Victor Muller estimates that it will take a long time if anyone wants to start up production in the factory again, based on Phoenix-technology.
– In best case, it will take 18 months, more likely two years.

But Victor Muller emphasizes at the same time that he is now involved in other projects. Just recently he visited the auto-salon in Geneva.
– It was sad, neither Saab nor Spyker was there. But I was very efficient and had 20 meetings and none of them were with journalists.
– Next year, Spyker will be at the show, he said with a firm voice.

So far he has arranged for temporary funding from the American GEM fund and funding to restart the luxury brand which he is “father” to is now ready.
– With Saab I had to invest five million euro per week, just to keep the place going. To organize funding for Spyker I need two weeks of Saab-funding.

He describes the situation and his life now as much easier than last year.
– Now that I am in talks with a partner, it leads somewhere, but during my time at Saab I could go to China and come back empty handed.
– This feels like a vacation.

Even his private life is much easier now:
– Even if I was at home physically during my time at Saab, I was not there mentally. I was busy on the phone all the time. Now I can be present.

And he has landed on both his feet again, he said. Even though he lost a lot of money on the bankruptcy.
– I invested 13 million Euro’s into Saab and had another 100 million Euro behind me from my financiers.

One person who funded Saab was as everyone knows Vladimir Antonov.
– He is innocent to what he is accused for. He became a factor of power, especially with the Lithuanian government is out to get him. He should not have become an owner of newspapers, especially ones that are critical of the government. But time will show how that will play out. It would be a golden opportunity for an investigative journalist to get into that. There were a lot of people who got engaged in Antonov before, this should be a mission for them now.

We are entering the Stockholm-traffic now and are approaching the goal of our journey. TTELA asks him how it feels to speak in a public gathering in Sweden for the first time since the bankruptcy. The gathering is the Innovation 2012 Exhibition and one of the organizers are Svenska Dagbladet (newspaper).
– Public? Well, perhaps it is. I have been helped on the topic by Anna Petre, but I rarely stick to a script. If you stick to that, you loose the audience, more people should try try to speak directly to the listeners, he say as if it was obvious.

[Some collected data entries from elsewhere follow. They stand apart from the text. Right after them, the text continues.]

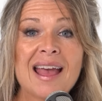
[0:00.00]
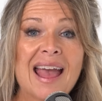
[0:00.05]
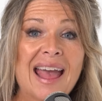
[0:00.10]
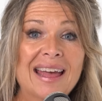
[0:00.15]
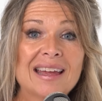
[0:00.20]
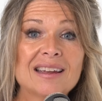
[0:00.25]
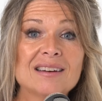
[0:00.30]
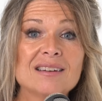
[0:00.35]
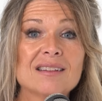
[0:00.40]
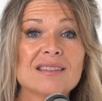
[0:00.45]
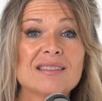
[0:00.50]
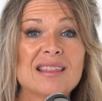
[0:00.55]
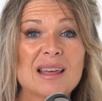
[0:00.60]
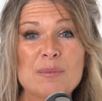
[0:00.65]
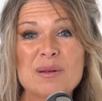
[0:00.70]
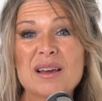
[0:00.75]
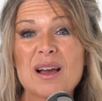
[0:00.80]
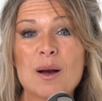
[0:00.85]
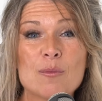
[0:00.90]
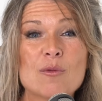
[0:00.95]
and they
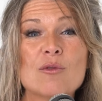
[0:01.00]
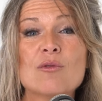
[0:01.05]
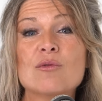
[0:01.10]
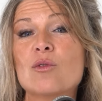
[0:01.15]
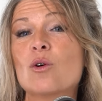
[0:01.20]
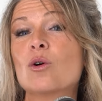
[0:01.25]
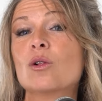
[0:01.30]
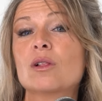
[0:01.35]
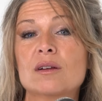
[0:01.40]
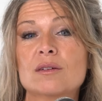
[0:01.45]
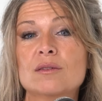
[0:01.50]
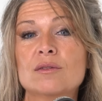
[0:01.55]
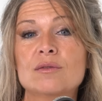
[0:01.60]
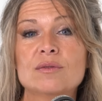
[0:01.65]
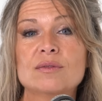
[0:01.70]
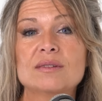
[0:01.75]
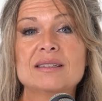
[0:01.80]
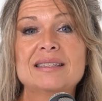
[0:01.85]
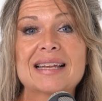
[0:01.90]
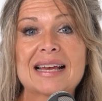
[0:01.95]
become full of
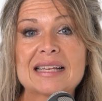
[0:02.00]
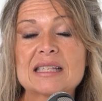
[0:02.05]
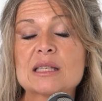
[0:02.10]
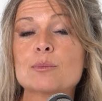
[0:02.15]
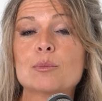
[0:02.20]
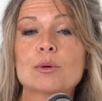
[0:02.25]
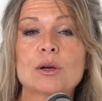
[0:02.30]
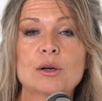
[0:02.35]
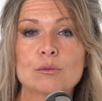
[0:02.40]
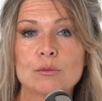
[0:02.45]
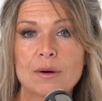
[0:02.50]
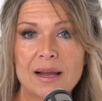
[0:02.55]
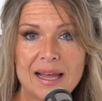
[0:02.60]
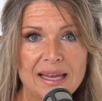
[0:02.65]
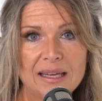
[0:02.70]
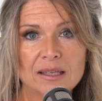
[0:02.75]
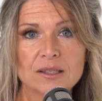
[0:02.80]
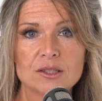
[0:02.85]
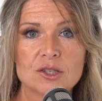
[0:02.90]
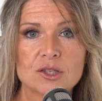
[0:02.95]
desperate
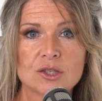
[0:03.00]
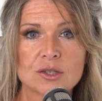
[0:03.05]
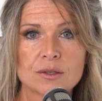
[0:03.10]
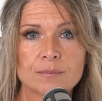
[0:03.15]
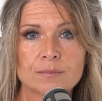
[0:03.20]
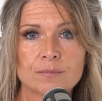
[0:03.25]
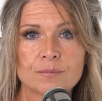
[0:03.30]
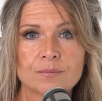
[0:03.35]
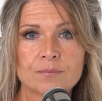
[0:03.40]
rage.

We start talking about the entrepreneur Steve Jobs, the former Apple-manager, which could catch the attention of his listeners while doing product launches in a way that could almost be seen as a religious gathering.
– I read his biography and laughed the whole time. He was cocky, but he was right the whole time. That is a place to learn about entrepreneurship and how to innovate.

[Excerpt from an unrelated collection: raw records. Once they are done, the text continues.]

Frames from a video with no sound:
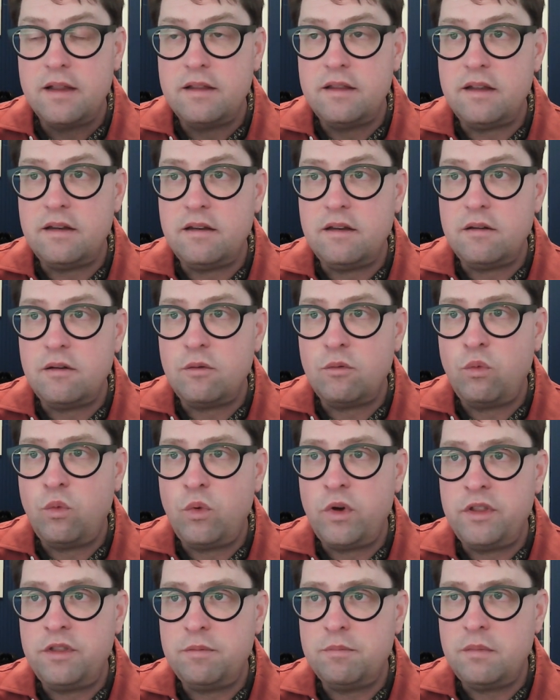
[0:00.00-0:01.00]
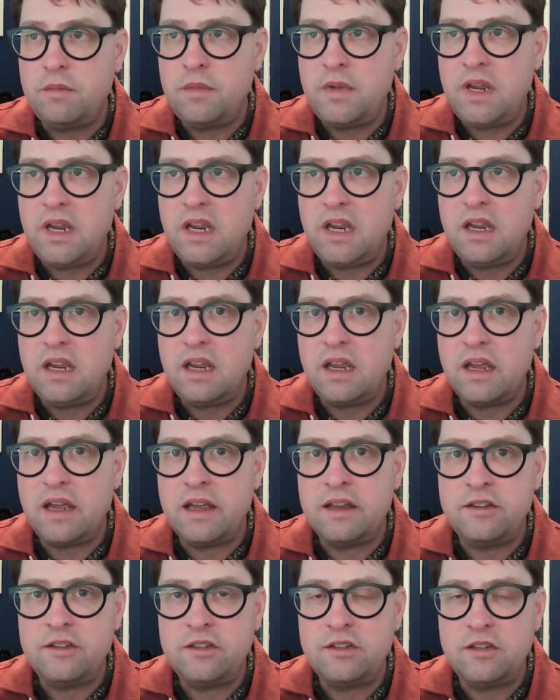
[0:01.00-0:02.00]
That with me
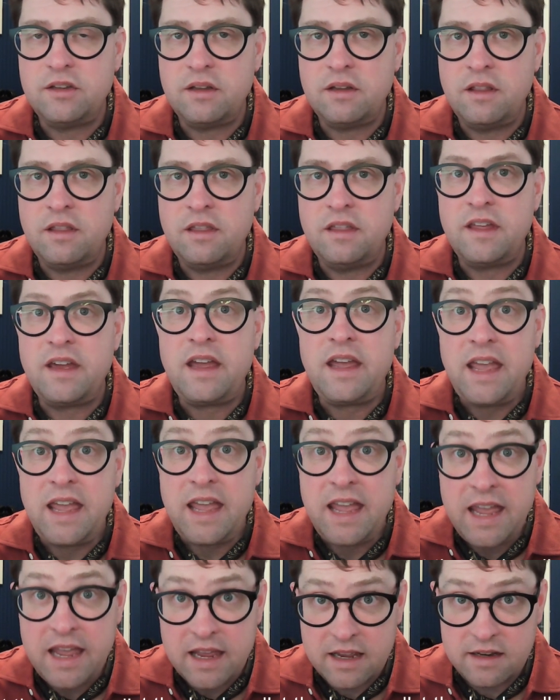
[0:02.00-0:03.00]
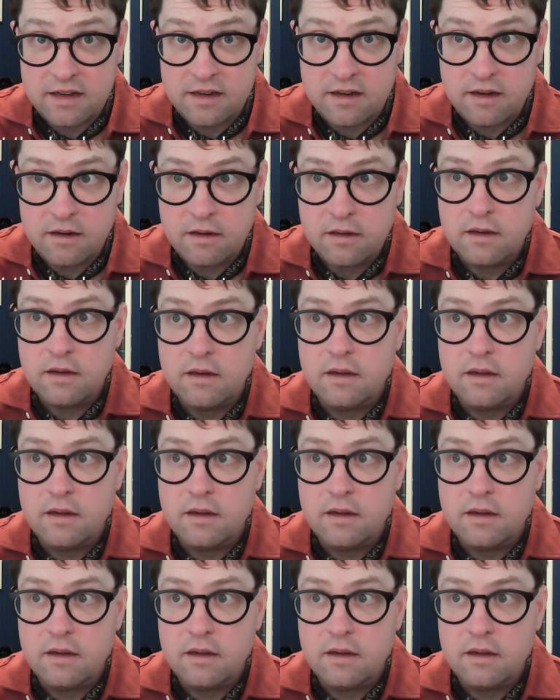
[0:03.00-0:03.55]
as the head,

We have reached our destination, outside Grand Hotel. Victor Muller asks us to specifically greet all the people in Trollhättan and his former colleagues.
– It is them I really cared about. When I was walking in the city of Trollhättan people were always friendly and called to me by my first name “Victor”. I really felt we had a relationship.

The long, ex-Saab manager takes his luggage and passed through the doors to the hotel. A shorter, older man passes through the doors at the same time, but in the other direction. Also this man has a great experience in the Swedish Auto-industry and how unforgiving a situation can be when you are not able to succeed, that man is P.G Gyllenhammar.